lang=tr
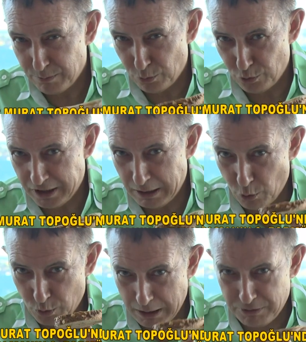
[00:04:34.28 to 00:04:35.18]
Bunun üzerine
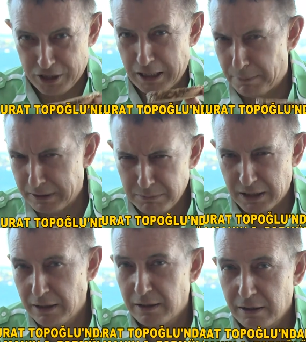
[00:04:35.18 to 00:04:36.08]
öyle bir şey yapalım
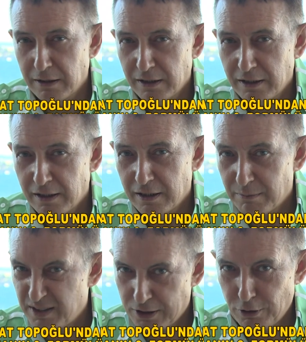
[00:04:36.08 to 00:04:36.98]
ki
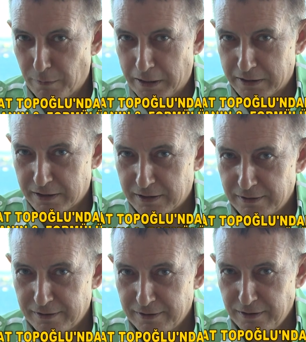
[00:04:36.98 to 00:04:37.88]
bize kilo vermesin.
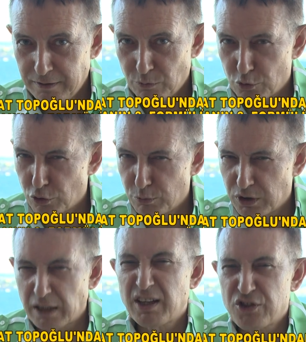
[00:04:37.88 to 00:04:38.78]

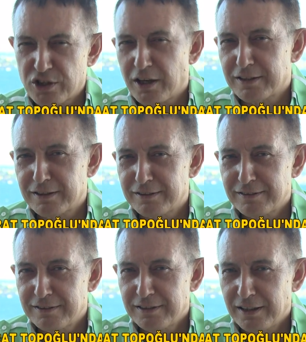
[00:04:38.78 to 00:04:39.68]
Vücudumuzda ateş çıkarsın.
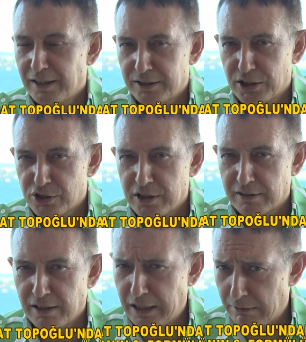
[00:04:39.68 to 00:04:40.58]
Ateş
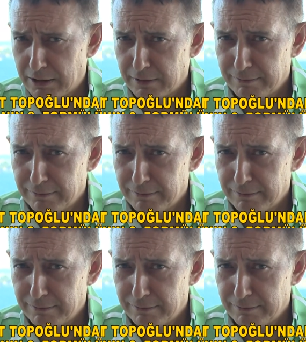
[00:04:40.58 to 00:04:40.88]
çıkartan ne var?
==*==
» **ASSIGNED TASK**:
Without the images, write out all of the records exactly.

» **EXERCISE RESPONSE**:
lang=tr
[00:04:34.28 to 00:04:35.18]
Bunun üzerine
[00:04:35.18 to 00:04:36.08]
öyle bir şey yapalım
[00:04:36.08 to 00:04:36.98]
ki
[00:04:36.98 to 00:04:37.88]
bize kilo vermesin.
[00:04:37.88 to 00:04:38.78]

[00:04:38.78 to 00:04:39.68]
Vücudumuzda ateş çıkarsın.
[00:04:39.68 to 00:04:40.58]
Ateş
[00:04:40.58 to 00:04:40.88]
çıkartan ne var?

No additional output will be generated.